Required action: Exclude the pictures and transcribe the rest of the data below exactly.

Data shown:
-=-=-

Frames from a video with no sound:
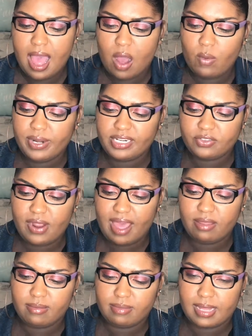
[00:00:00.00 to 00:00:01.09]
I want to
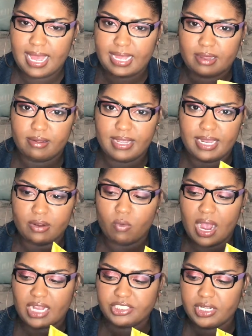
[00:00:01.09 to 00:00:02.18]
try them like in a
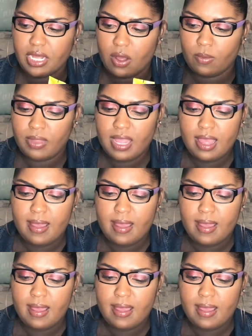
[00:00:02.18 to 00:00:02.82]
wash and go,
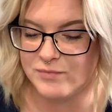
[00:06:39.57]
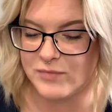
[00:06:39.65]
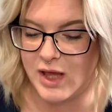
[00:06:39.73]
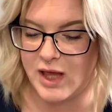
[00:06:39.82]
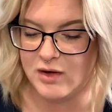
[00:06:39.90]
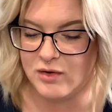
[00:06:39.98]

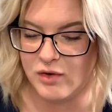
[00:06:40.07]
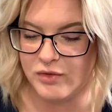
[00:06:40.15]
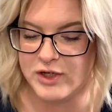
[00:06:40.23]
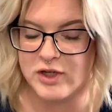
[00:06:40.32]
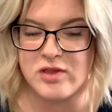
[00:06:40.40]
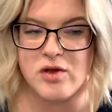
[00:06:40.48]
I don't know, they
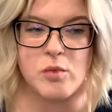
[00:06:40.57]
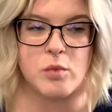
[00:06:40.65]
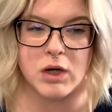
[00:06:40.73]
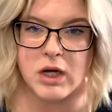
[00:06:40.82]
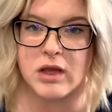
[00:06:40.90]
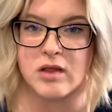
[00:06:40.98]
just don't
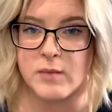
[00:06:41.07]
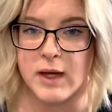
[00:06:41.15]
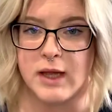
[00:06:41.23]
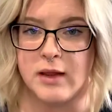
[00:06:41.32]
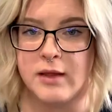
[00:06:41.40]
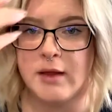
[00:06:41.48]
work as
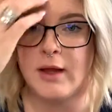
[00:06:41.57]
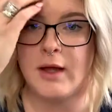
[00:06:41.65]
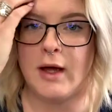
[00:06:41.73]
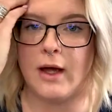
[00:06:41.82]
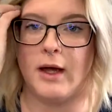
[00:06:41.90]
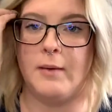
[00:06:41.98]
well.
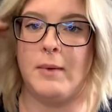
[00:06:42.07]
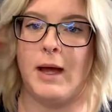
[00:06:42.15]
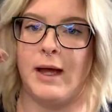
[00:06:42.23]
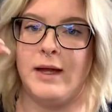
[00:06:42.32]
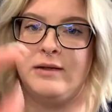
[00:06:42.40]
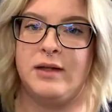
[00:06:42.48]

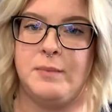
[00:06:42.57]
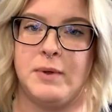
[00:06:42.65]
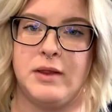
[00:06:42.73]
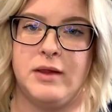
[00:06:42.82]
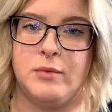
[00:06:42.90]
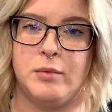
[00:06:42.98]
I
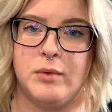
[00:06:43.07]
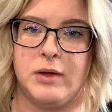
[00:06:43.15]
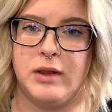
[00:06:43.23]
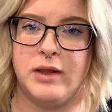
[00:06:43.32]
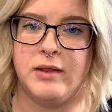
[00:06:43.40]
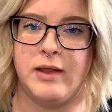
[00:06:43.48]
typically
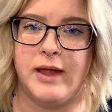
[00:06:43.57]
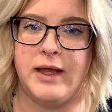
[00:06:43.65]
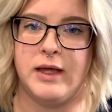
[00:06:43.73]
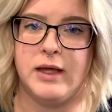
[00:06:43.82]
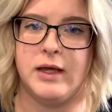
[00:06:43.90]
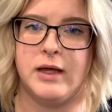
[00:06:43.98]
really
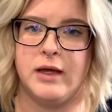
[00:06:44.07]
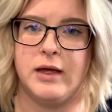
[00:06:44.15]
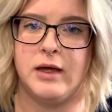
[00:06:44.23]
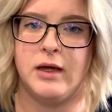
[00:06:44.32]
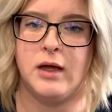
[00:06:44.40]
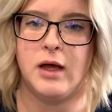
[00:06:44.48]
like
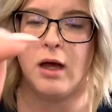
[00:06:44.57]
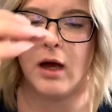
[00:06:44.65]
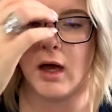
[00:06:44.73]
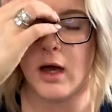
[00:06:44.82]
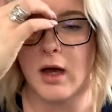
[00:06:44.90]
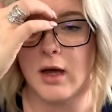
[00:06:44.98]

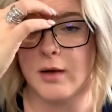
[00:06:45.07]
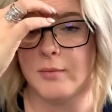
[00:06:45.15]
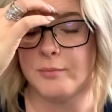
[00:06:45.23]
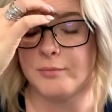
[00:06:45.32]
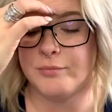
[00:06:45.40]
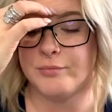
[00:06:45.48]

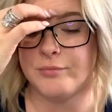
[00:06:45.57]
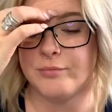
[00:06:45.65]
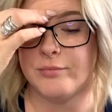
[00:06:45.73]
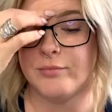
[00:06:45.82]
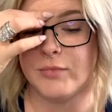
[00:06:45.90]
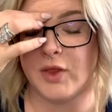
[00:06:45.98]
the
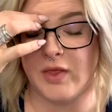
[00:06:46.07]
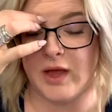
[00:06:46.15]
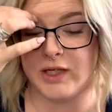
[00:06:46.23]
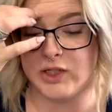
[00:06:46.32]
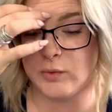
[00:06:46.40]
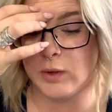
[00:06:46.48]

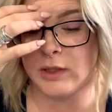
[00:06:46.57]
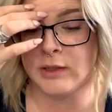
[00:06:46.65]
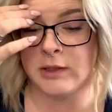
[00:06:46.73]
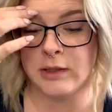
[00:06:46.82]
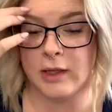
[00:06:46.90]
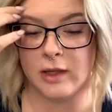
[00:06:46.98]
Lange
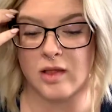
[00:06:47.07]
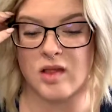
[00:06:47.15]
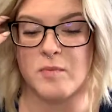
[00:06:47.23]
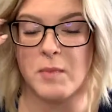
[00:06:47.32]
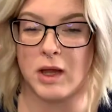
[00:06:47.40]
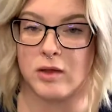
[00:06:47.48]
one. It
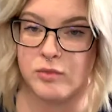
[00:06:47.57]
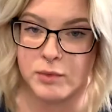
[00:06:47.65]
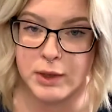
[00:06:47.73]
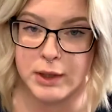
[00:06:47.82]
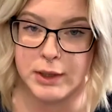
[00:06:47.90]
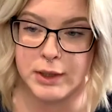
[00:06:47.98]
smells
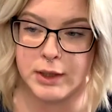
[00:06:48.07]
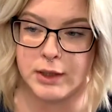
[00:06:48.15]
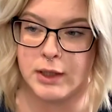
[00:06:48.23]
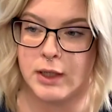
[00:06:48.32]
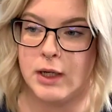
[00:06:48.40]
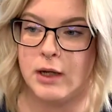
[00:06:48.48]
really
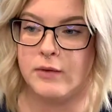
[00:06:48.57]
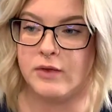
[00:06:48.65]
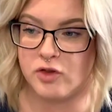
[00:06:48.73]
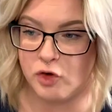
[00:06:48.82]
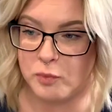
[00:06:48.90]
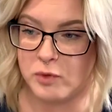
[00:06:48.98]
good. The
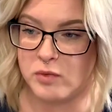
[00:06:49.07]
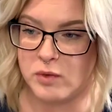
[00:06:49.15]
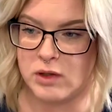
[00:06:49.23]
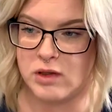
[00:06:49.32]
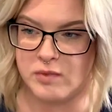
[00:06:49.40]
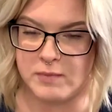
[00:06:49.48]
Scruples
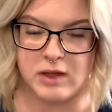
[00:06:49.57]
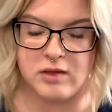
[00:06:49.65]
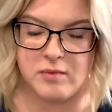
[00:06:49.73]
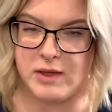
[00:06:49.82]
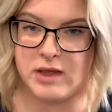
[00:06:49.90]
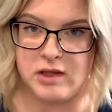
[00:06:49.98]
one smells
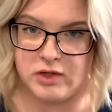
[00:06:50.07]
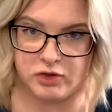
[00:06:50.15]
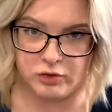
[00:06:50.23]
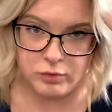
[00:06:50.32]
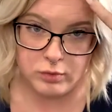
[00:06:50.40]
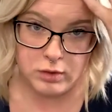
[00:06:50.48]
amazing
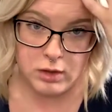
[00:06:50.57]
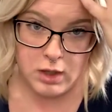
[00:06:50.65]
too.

-=-=-

Answer section:
Frames from a video with no sound:
[00:00:00.00 to 00:00:01.09]
I want to
[00:00:01.09 to 00:00:02.18]
try them like in a
[00:00:02.18 to 00:00:02.82]
wash and go,
[00:06:39.57]
[00:06:39.65]
[00:06:39.73]
[00:06:39.82]
[00:06:39.90]
[00:06:39.98]

[00:06:40.07]
[00:06:40.15]
[00:06:40.23]
[00:06:40.32]
[00:06:40.40]
[00:06:40.48]
I don't know, they
[00:06:40.57]
[00:06:40.65]
[00:06:40.73]
[00:06:40.82]
[00:06:40.90]
[00:06:40.98]
just don't
[00:06:41.07]
[00:06:41.15]
[00:06:41.23]
[00:06:41.32]
[00:06:41.40]
[00:06:41.48]
work as
[00:06:41.57]
[00:06:41.65]
[00:06:41.73]
[00:06:41.82]
[00:06:41.90]
[00:06:41.98]
well.
[00:06:42.07]
[00:06:42.15]
[00:06:42.23]
[00:06:42.32]
[00:06:42.40]
[00:06:42.48]

[00:06:42.57]
[00:06:42.65]
[00:06:42.73]
[00:06:42.82]
[00:06:42.90]
[00:06:42.98]
I
[00:06:43.07]
[00:06:43.15]
[00:06:43.23]
[00:06:43.32]
[00:06:43.40]
[00:06:43.48]
typically
[00:06:43.57]
[00:06:43.65]
[00:06:43.73]
[00:06:43.82]
[00:06:43.90]
[00:06:43.98]
really
[00:06:44.07]
[00:06:44.15]
[00:06:44.23]
[00:06:44.32]
[00:06:44.40]
[00:06:44.48]
like
[00:06:44.57]
[00:06:44.65]
[00:06:44.73]
[00:06:44.82]
[00:06:44.90]
[00:06:44.98]

[00:06:45.07]
[00:06:45.15]
[00:06:45.23]
[00:06:45.32]
[00:06:45.40]
[00:06:45.48]

[00:06:45.57]
[00:06:45.65]
[00:06:45.73]
[00:06:45.82]
[00:06:45.90]
[00:06:45.98]
the
[00:06:46.07]
[00:06:46.15]
[00:06:46.23]
[00:06:46.32]
[00:06:46.40]
[00:06:46.48]

[00:06:46.57]
[00:06:46.65]
[00:06:46.73]
[00:06:46.82]
[00:06:46.90]
[00:06:46.98]
Lange
[00:06:47.07]
[00:06:47.15]
[00:06:47.23]
[00:06:47.32]
[00:06:47.40]
[00:06:47.48]
one. It
[00:06:47.57]
[00:06:47.65]
[00:06:47.73]
[00:06:47.82]
[00:06:47.90]
[00:06:47.98]
smells
[00:06:48.07]
[00:06:48.15]
[00:06:48.23]
[00:06:48.32]
[00:06:48.40]
[00:06:48.48]
really
[00:06:48.57]
[00:06:48.65]
[00:06:48.73]
[00:06:48.82]
[00:06:48.90]
[00:06:48.98]
good. The
[00:06:49.07]
[00:06:49.15]
[00:06:49.23]
[00:06:49.32]
[00:06:49.40]
[00:06:49.48]
Scruples
[00:06:49.57]
[00:06:49.65]
[00:06:49.73]
[00:06:49.82]
[00:06:49.90]
[00:06:49.98]
one smells
[00:06:50.07]
[00:06:50.15]
[00:06:50.23]
[00:06:50.32]
[00:06:50.40]
[00:06:50.48]
amazing
[00:06:50.57]
[00:06:50.65]
too.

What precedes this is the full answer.